* Task *
Give back exactly the lines that start at the one containing "[00:01:22.23 to 00:01:23.23]" and run to the end of the material, leaving out the pictures.

* The data *
BEGIN
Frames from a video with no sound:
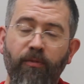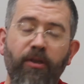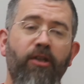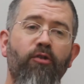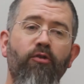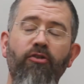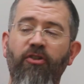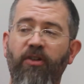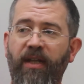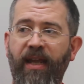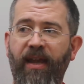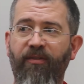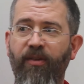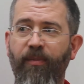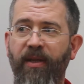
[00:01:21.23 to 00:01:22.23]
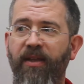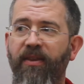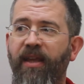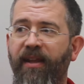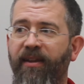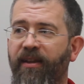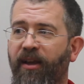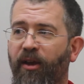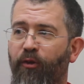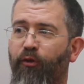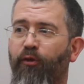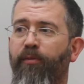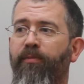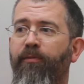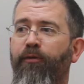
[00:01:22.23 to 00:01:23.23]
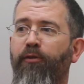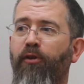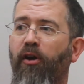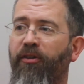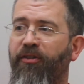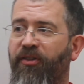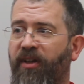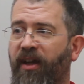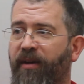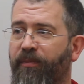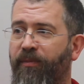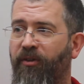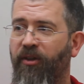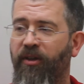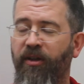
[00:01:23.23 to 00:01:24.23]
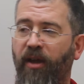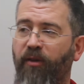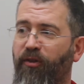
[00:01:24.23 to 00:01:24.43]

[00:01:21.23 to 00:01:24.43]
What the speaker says: usually have something at the end that goes from frost up to,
END
* Completed exercise *
[00:01:22.23 to 00:01:23.23]
[00:01:23.23 to 00:01:24.23]
[00:01:24.23 to 00:01:24.43]

[00:01:21.23 to 00:01:24.43]
What the speaker says: usually have something at the end that goes from frost up to,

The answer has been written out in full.